### What the exercise asks:
Please restate the entries verbatim. The copy should hold no pictures.

[Stored data entries]
%%

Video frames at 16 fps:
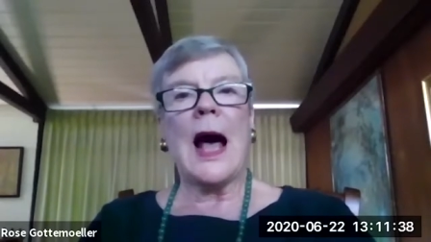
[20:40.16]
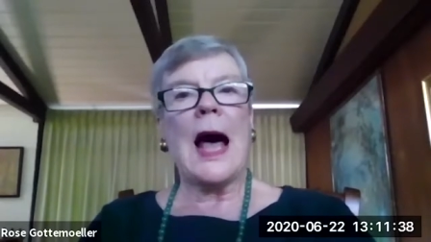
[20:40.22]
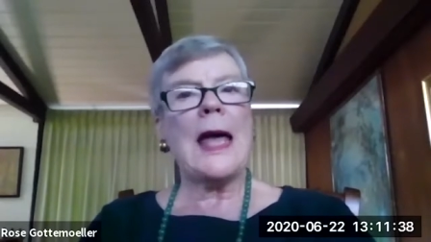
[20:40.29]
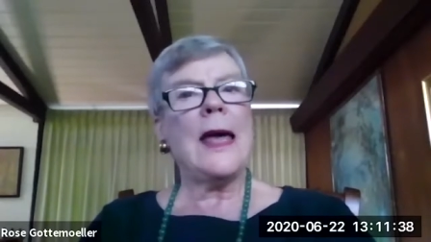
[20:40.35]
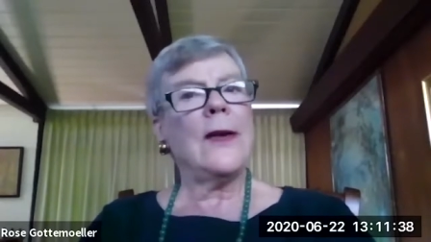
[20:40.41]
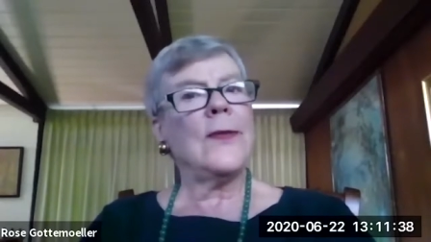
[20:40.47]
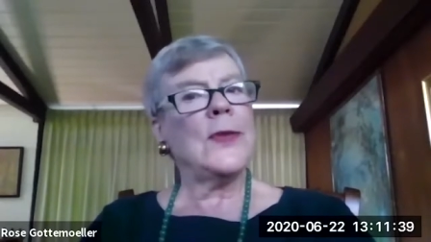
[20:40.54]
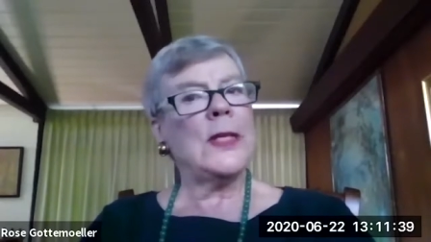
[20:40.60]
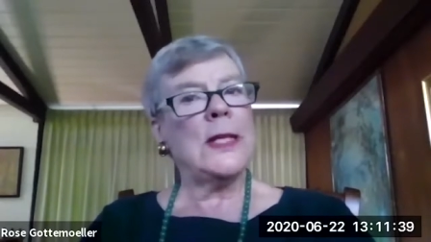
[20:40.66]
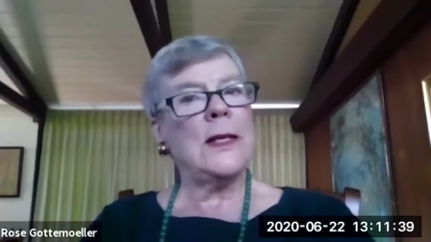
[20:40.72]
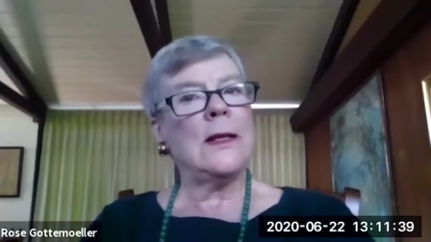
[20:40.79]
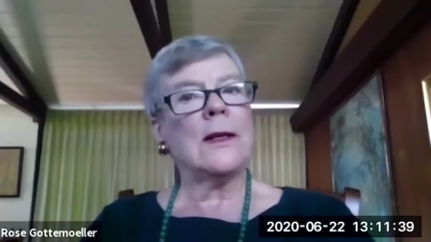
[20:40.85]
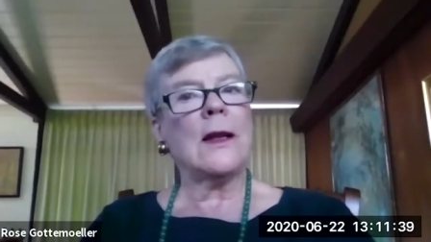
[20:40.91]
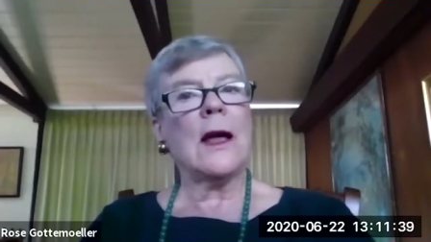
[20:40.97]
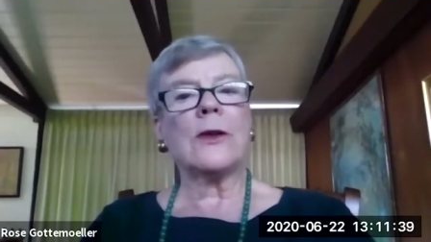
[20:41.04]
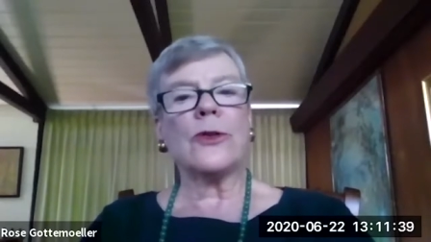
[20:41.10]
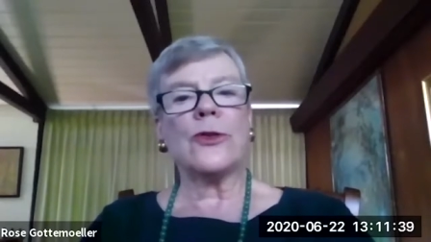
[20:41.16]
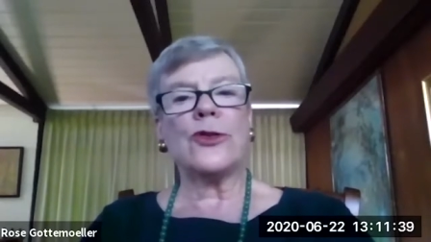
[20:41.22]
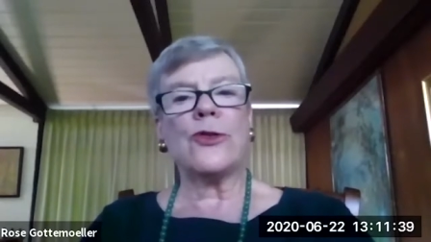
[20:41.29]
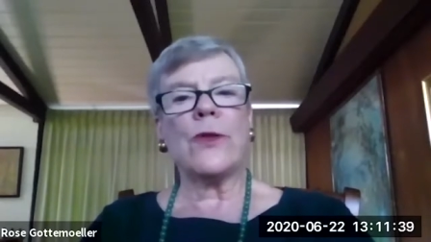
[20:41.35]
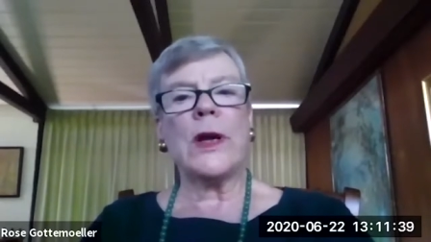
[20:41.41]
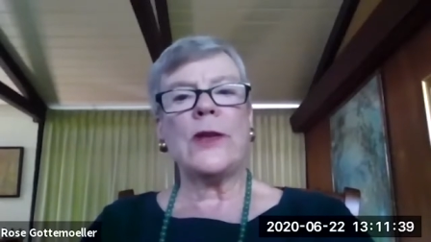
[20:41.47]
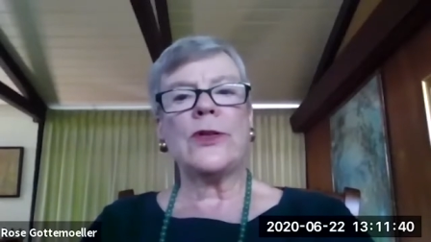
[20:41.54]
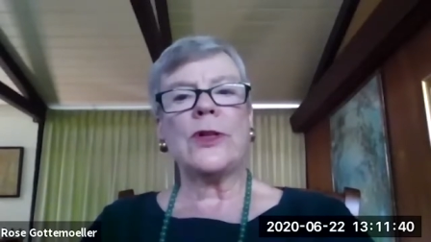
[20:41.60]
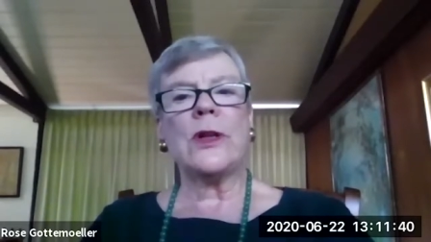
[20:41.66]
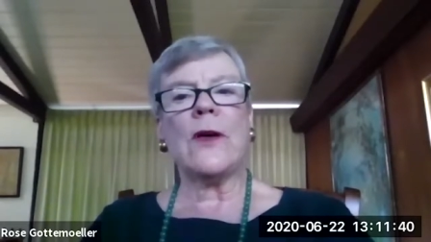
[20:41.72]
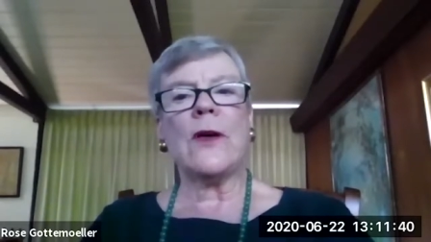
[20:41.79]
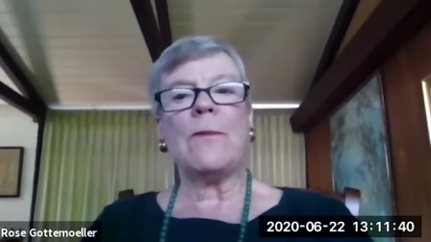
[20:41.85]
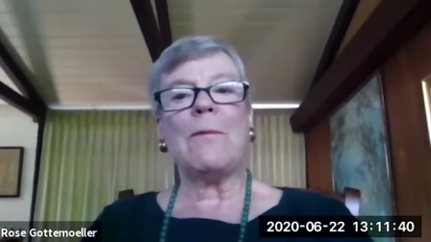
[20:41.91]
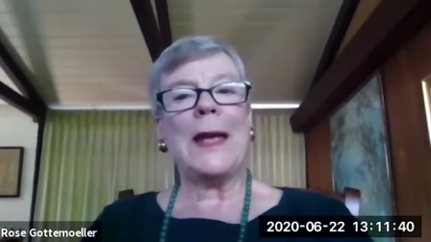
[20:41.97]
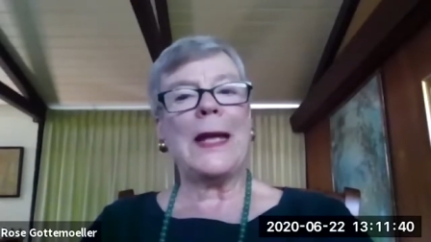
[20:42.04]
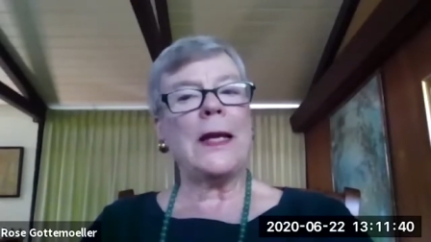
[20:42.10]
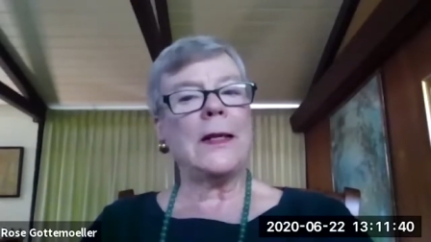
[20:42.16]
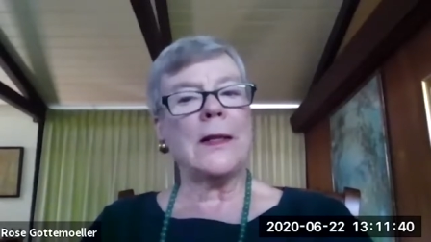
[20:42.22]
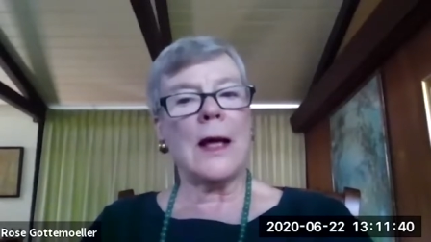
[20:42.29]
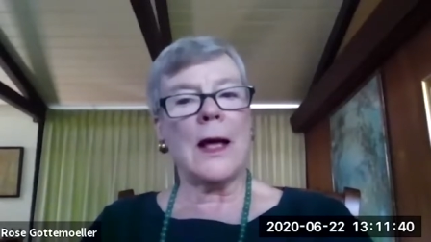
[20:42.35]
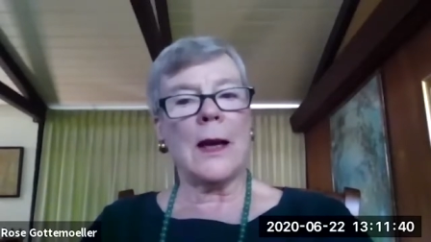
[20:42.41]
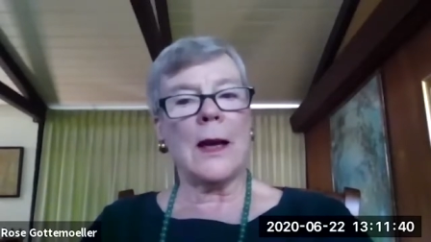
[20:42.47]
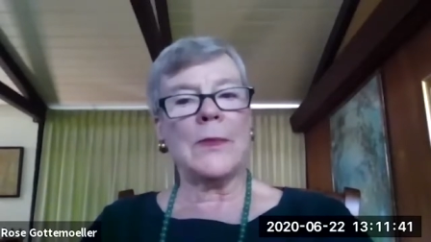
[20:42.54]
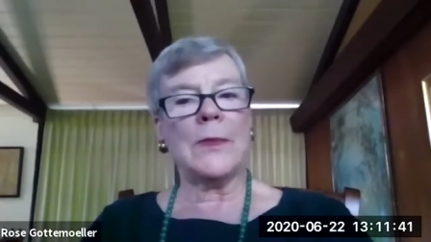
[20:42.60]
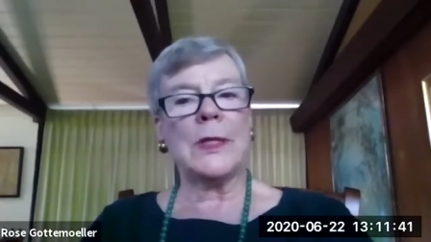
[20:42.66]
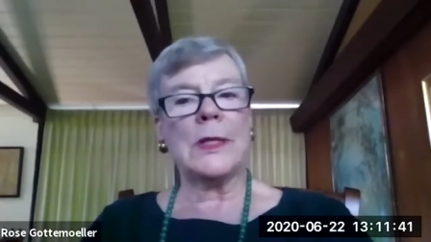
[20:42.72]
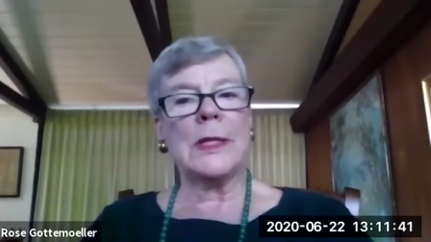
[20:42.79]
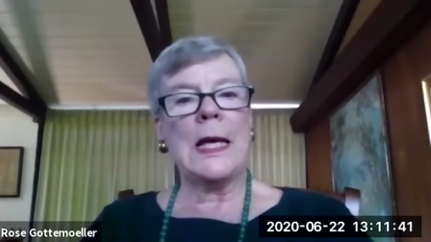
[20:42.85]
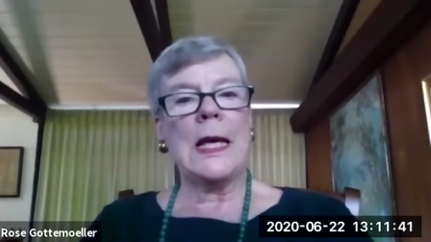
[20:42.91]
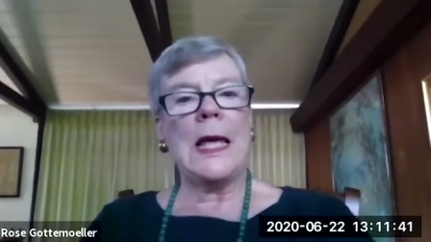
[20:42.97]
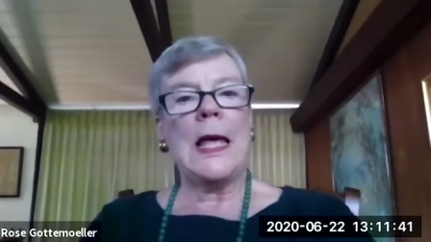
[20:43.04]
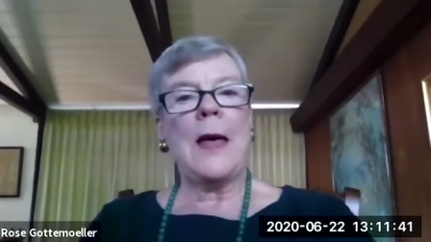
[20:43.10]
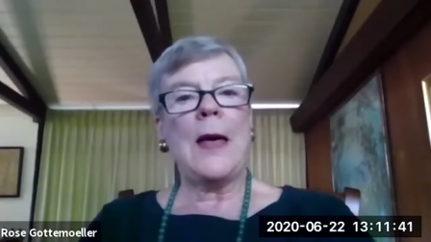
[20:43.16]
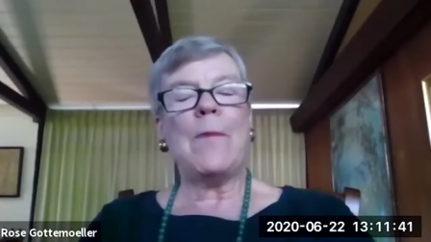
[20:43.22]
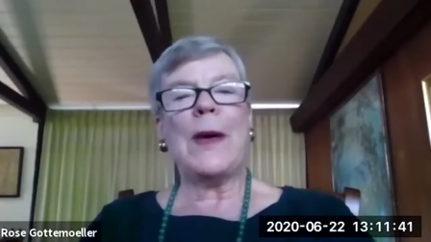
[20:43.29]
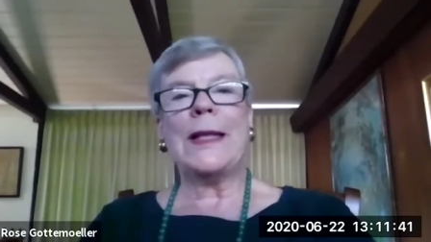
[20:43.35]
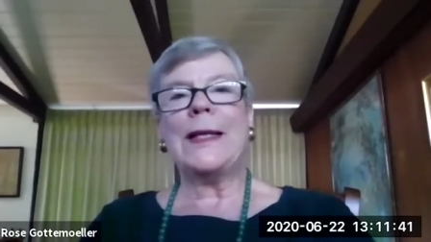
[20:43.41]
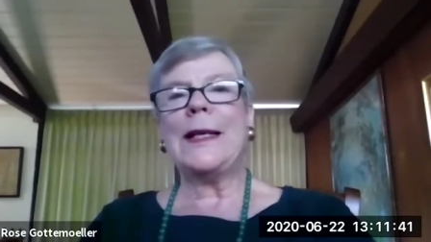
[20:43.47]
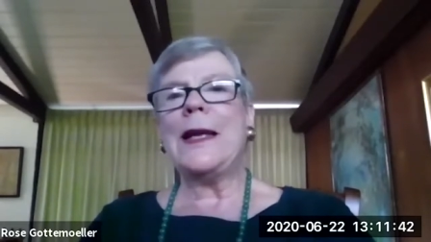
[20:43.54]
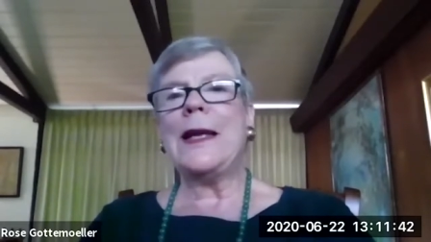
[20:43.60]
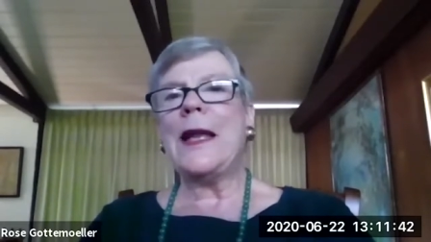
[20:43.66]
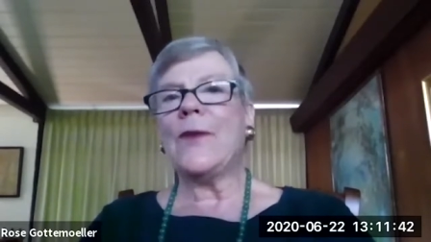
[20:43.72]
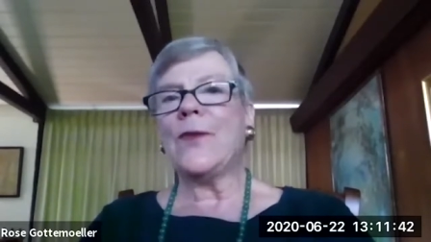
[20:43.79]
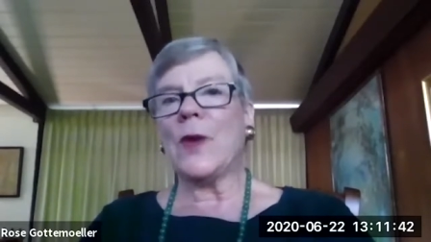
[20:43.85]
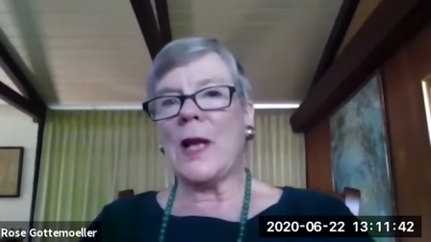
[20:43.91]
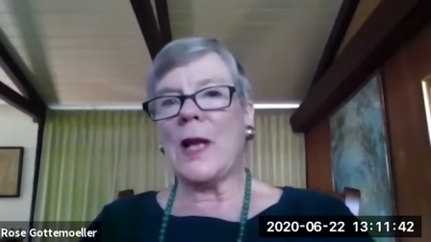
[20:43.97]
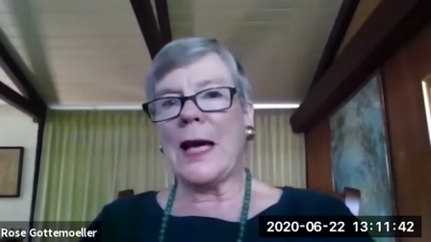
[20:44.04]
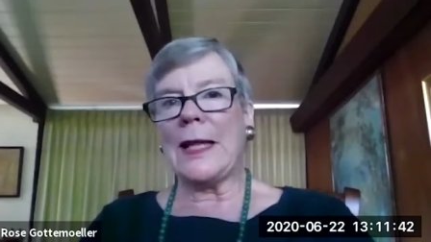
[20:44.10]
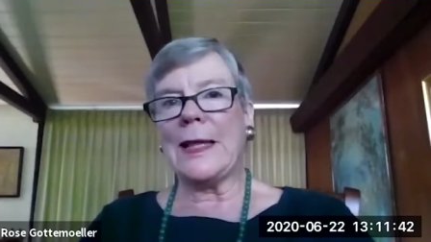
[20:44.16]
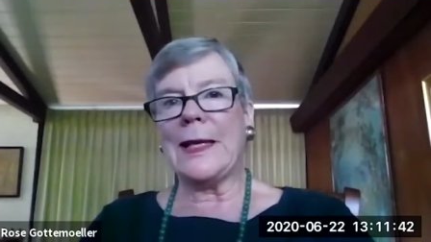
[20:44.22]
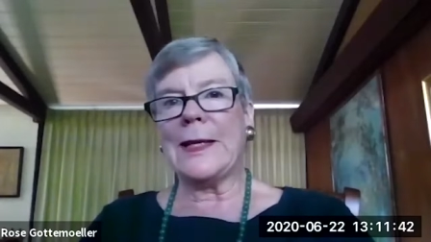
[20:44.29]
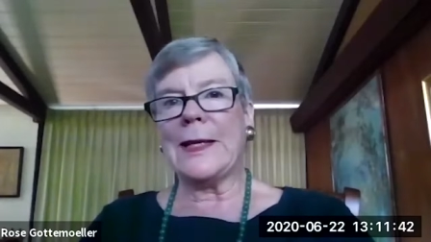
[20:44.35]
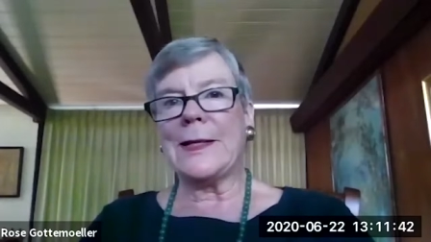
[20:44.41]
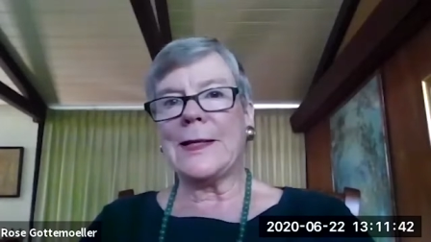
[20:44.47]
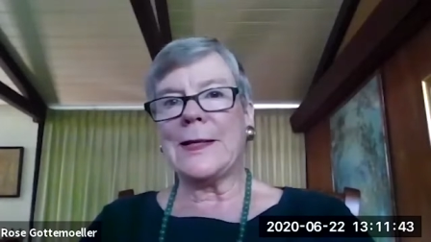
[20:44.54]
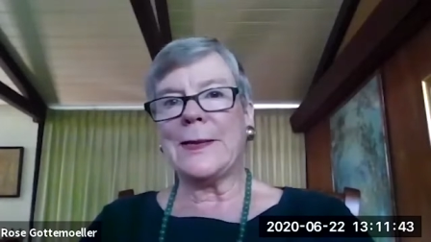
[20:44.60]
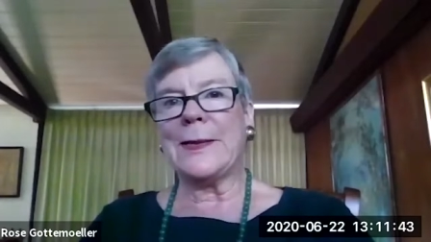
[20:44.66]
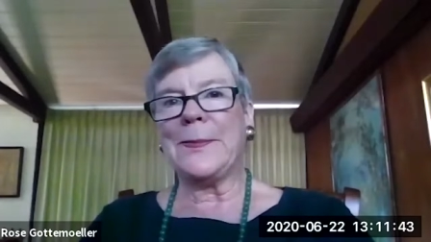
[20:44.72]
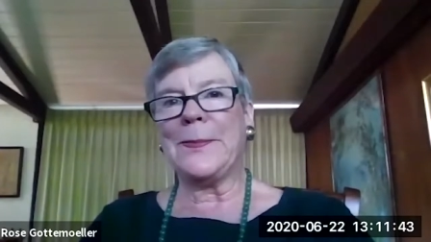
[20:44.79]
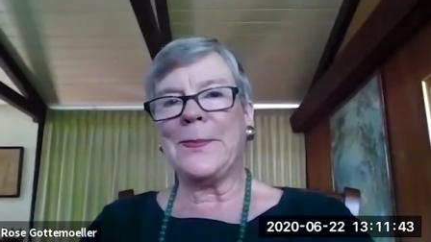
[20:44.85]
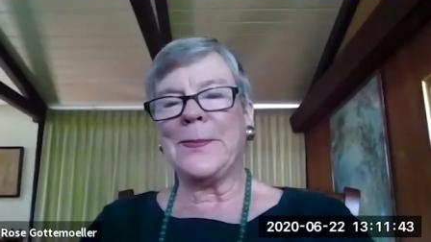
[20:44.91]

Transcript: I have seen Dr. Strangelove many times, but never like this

%%

### Expected output:
Video frames at 16 fps:
[20:40.16]
[20:40.22]
[20:40.29]
[20:40.35]
[20:40.41]
[20:40.47]
[20:40.54]
[20:40.60]
[20:40.66]
[20:40.72]
[20:40.79]
[20:40.85]
[20:40.91]
[20:40.97]
[20:41.04]
[20:41.10]
[20:41.16]
[20:41.22]
[20:41.29]
[20:41.35]
[20:41.41]
[20:41.47]
[20:41.54]
[20:41.60]
[20:41.66]
[20:41.72]
[20:41.79]
[20:41.85]
[20:41.91]
[20:41.97]
[20:42.04]
[20:42.10]
[20:42.16]
[20:42.22]
[20:42.29]
[20:42.35]
[20:42.41]
[20:42.47]
[20:42.54]
[20:42.60]
[20:42.66]
[20:42.72]
[20:42.79]
[20:42.85]
[20:42.91]
[20:42.97]
[20:43.04]
[20:43.10]
[20:43.16]
[20:43.22]
[20:43.29]
[20:43.35]
[20:43.41]
[20:43.47]
[20:43.54]
[20:43.60]
[20:43.66]
[20:43.72]
[20:43.79]
[20:43.85]
[20:43.91]
[20:43.97]
[20:44.04]
[20:44.10]
[20:44.16]
[20:44.22]
[20:44.29]
[20:44.35]
[20:44.41]
[20:44.47]
[20:44.54]
[20:44.60]
[20:44.66]
[20:44.72]
[20:44.79]
[20:44.85]
[20:44.91]

Transcript: I have seen Dr. Strangelove many times, but never like this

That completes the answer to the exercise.